==== DATA FOR THIS TASK

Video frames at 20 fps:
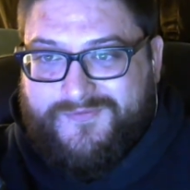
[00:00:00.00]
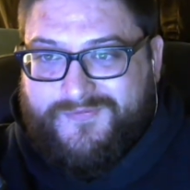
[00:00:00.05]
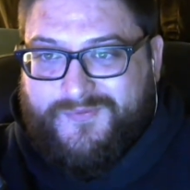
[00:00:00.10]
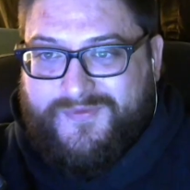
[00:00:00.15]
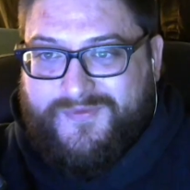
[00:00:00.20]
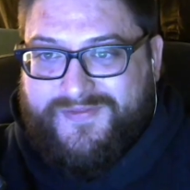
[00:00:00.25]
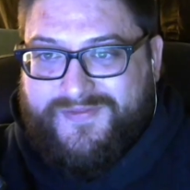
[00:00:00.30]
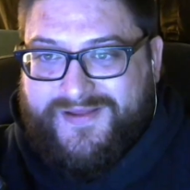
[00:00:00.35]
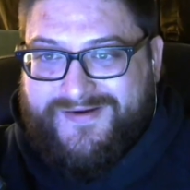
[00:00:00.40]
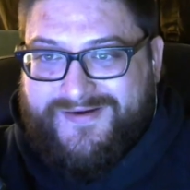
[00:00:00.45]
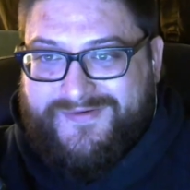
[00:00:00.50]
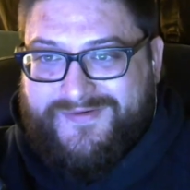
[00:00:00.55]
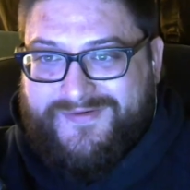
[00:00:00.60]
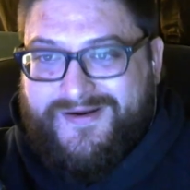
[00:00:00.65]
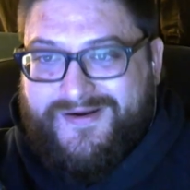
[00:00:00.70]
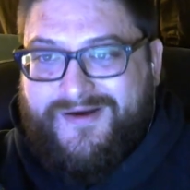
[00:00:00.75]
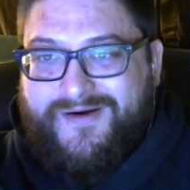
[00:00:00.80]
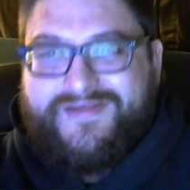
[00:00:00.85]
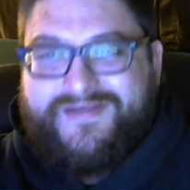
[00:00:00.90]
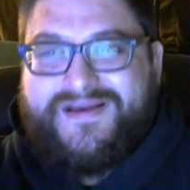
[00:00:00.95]
What they don't
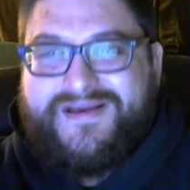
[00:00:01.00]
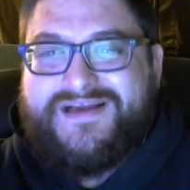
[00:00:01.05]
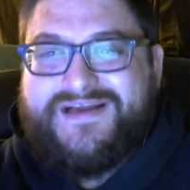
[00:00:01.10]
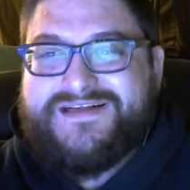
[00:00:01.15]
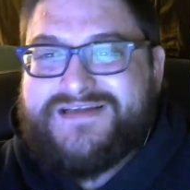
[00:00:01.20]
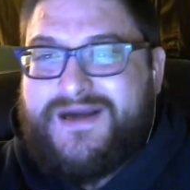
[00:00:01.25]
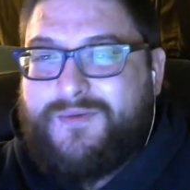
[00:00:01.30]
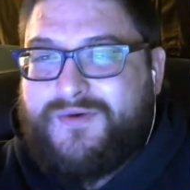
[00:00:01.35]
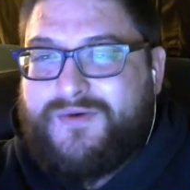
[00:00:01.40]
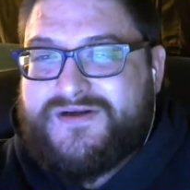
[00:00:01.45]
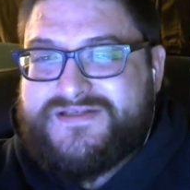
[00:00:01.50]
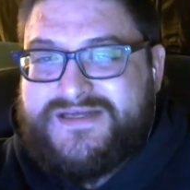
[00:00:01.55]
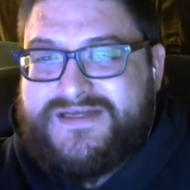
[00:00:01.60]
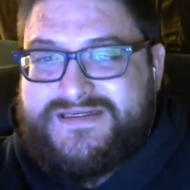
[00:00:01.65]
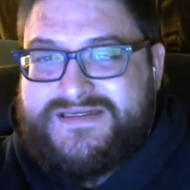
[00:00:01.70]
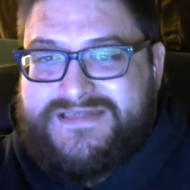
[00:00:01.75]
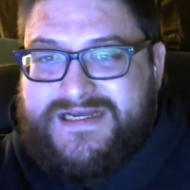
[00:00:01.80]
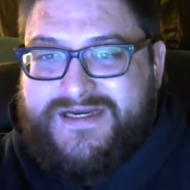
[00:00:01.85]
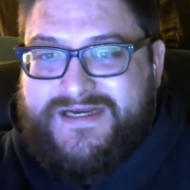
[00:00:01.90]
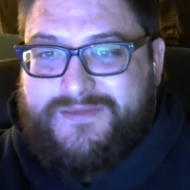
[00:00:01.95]
know. I want to say
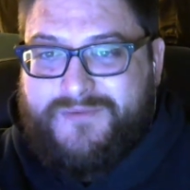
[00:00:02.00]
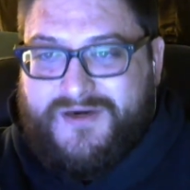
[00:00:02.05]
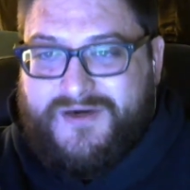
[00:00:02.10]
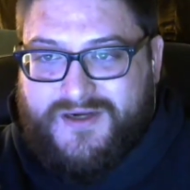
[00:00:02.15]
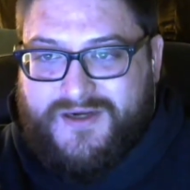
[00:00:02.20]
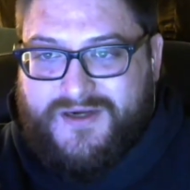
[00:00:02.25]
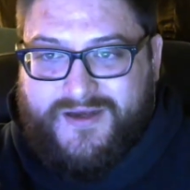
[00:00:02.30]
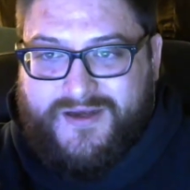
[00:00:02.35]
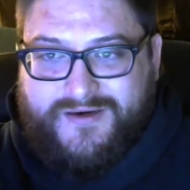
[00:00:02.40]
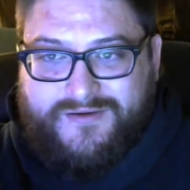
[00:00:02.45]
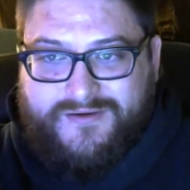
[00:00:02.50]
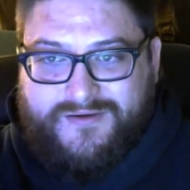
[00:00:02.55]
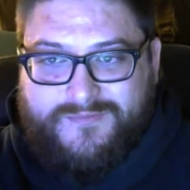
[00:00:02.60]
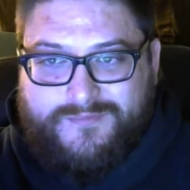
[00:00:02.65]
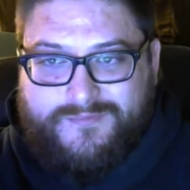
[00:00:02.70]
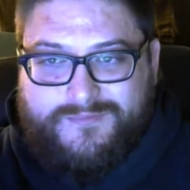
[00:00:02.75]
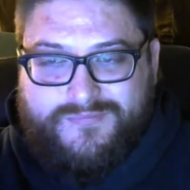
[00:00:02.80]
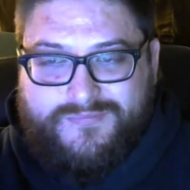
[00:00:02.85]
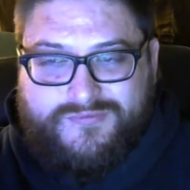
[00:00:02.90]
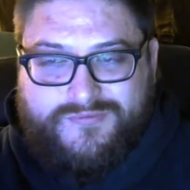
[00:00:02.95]
it's Eddie Mercado. I'm
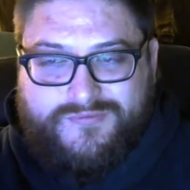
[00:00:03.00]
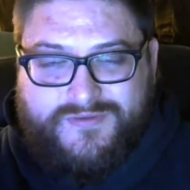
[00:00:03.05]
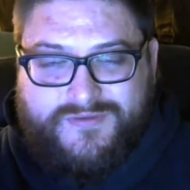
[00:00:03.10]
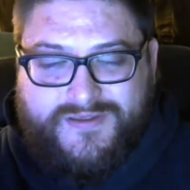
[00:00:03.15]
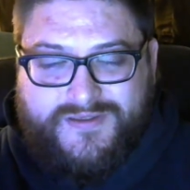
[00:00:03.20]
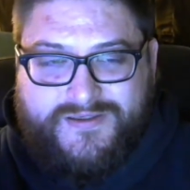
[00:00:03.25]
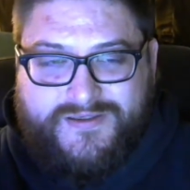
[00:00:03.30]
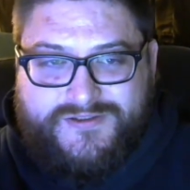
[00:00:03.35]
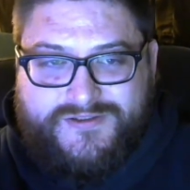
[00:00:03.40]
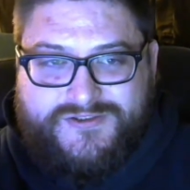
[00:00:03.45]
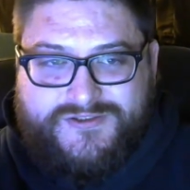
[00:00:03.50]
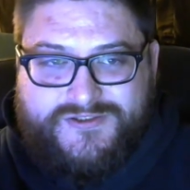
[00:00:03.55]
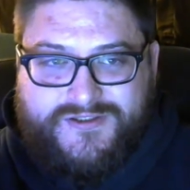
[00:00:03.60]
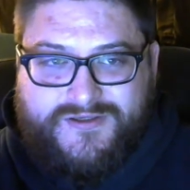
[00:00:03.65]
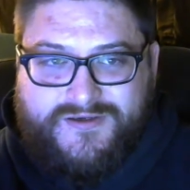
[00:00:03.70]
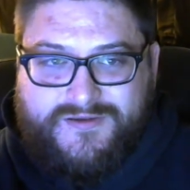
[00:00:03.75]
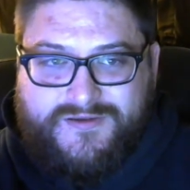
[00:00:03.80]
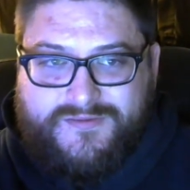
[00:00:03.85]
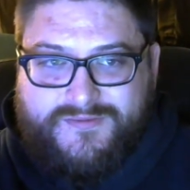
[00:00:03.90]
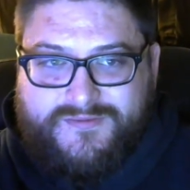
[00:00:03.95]
pretty
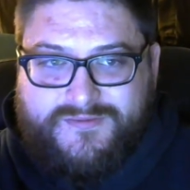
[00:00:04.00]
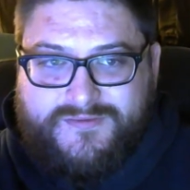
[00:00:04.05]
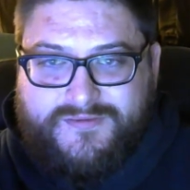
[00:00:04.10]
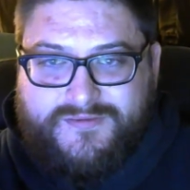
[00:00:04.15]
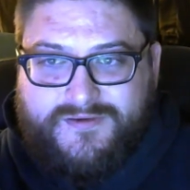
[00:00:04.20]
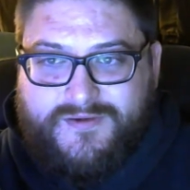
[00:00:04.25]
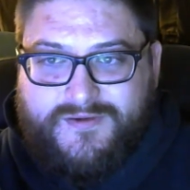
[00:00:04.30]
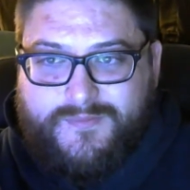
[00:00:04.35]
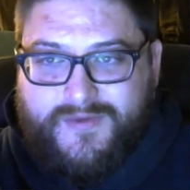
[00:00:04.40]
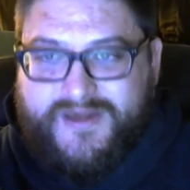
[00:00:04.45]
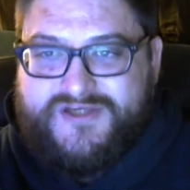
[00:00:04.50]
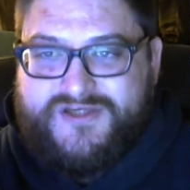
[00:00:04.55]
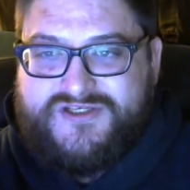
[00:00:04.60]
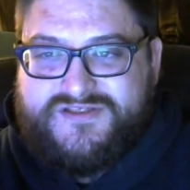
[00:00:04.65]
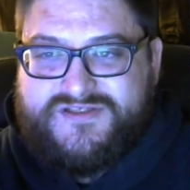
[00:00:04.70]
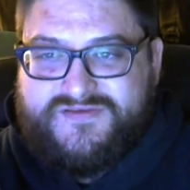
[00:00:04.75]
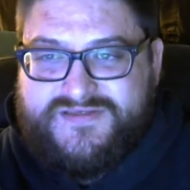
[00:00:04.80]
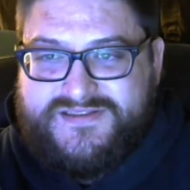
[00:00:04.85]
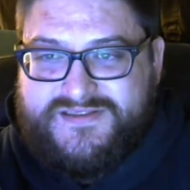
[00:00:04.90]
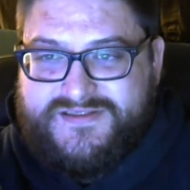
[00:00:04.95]
sure. But I
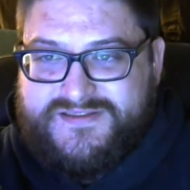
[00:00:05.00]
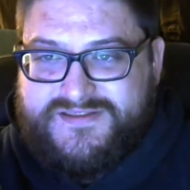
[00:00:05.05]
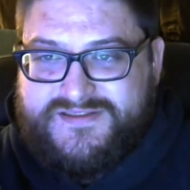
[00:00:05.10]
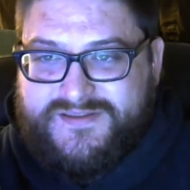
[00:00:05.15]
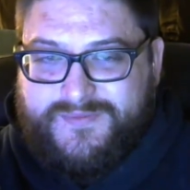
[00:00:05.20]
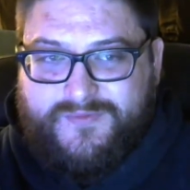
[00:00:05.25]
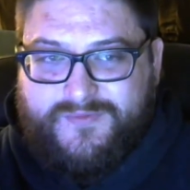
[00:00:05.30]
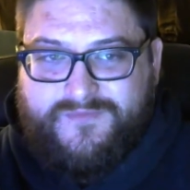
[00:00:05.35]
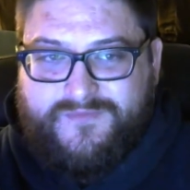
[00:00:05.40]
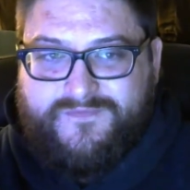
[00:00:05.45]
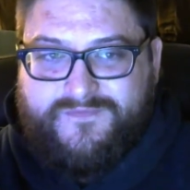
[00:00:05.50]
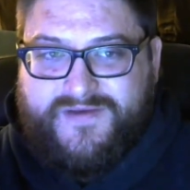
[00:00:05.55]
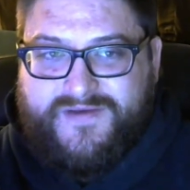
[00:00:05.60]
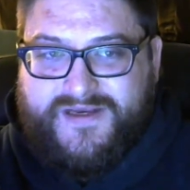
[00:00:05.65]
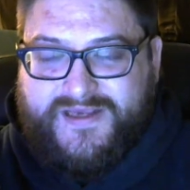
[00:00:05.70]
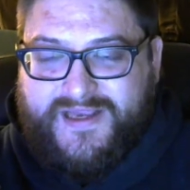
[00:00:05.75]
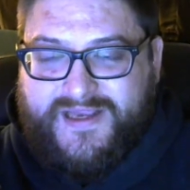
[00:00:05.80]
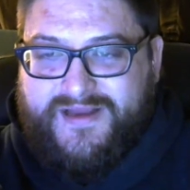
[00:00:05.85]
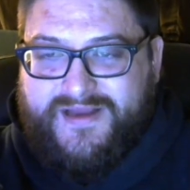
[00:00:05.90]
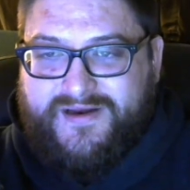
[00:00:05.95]
just listened to something with
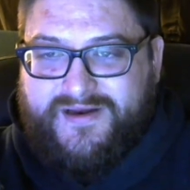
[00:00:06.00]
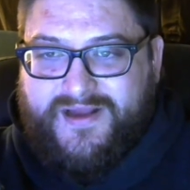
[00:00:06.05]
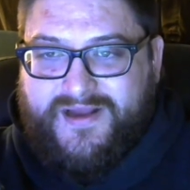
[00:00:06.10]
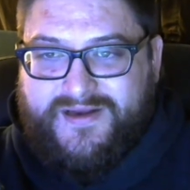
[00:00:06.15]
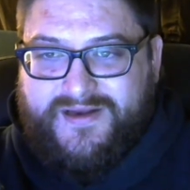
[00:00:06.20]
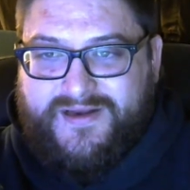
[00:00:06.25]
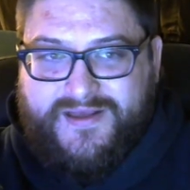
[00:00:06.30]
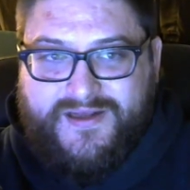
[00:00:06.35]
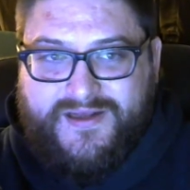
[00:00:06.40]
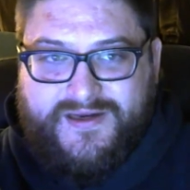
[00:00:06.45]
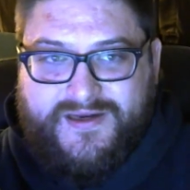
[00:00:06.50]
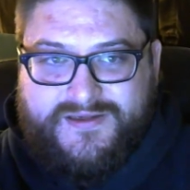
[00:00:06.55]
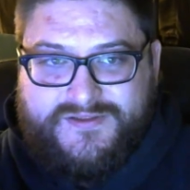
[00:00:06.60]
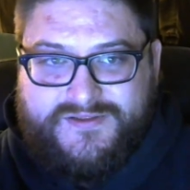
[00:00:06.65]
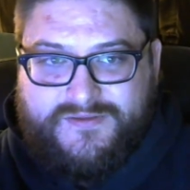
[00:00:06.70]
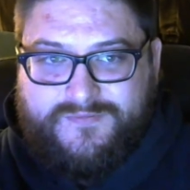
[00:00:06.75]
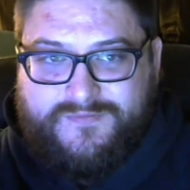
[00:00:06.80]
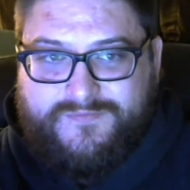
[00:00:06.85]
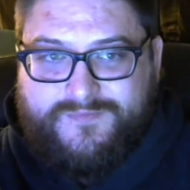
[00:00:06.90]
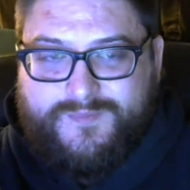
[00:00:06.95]
Vic and Eddie in it,
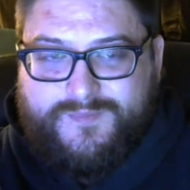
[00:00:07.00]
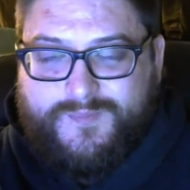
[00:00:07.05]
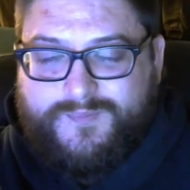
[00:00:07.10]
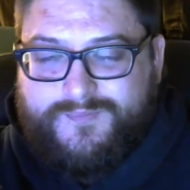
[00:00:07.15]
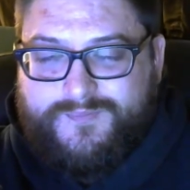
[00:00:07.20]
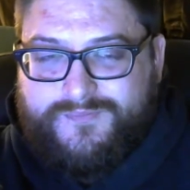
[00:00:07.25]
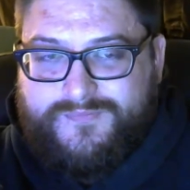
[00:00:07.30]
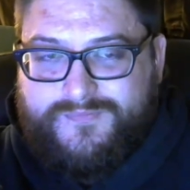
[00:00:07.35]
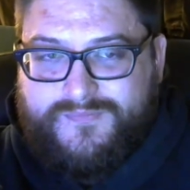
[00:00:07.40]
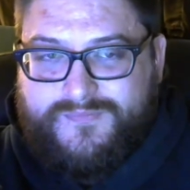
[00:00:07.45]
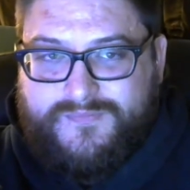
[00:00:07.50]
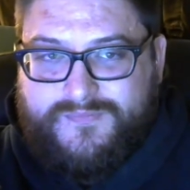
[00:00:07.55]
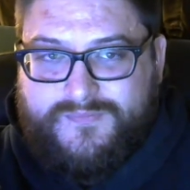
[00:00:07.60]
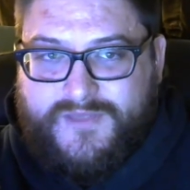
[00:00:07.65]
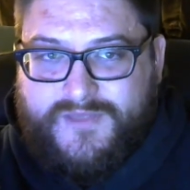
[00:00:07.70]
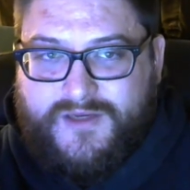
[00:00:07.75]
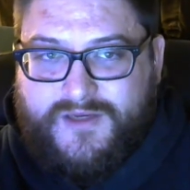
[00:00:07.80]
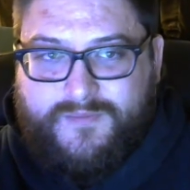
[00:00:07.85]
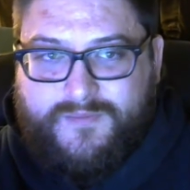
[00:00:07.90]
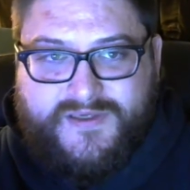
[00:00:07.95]
so I'm
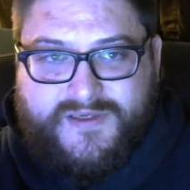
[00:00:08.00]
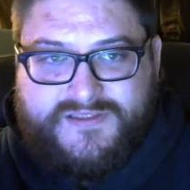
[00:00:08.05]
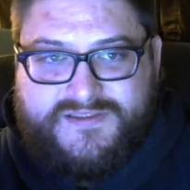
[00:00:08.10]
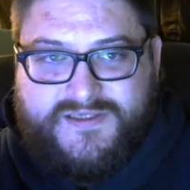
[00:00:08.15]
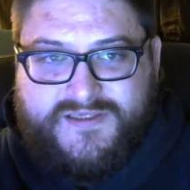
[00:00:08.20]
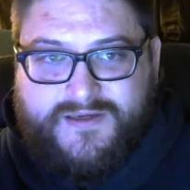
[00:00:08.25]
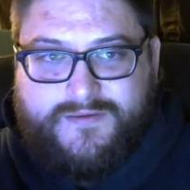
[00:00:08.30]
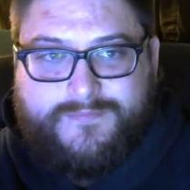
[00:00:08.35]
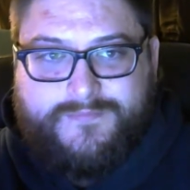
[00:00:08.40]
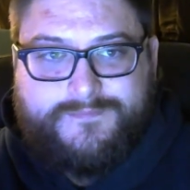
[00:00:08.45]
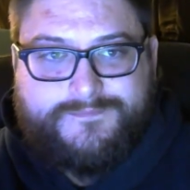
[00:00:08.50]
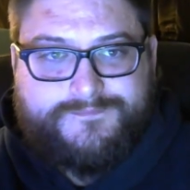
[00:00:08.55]
mixed up.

========

→ **WHAT IS REQUIRED**
With the pictures removed from your copy, retype the lines above from the one that contains "[00:00:05.20]" through the one that contains "[00:00:06.00]", exactly.

→ **ANSWER BOX**
[00:00:05.20]
[00:00:05.25]
[00:00:05.30]
[00:00:05.35]
[00:00:05.40]
[00:00:05.45]
[00:00:05.50]
[00:00:05.55]
[00:00:05.60]
[00:00:05.65]
[00:00:05.70]
[00:00:05.75]
[00:00:05.80]
[00:00:05.85]
[00:00:05.90]
[00:00:05.95]
just listened to something with
[00:00:06.00]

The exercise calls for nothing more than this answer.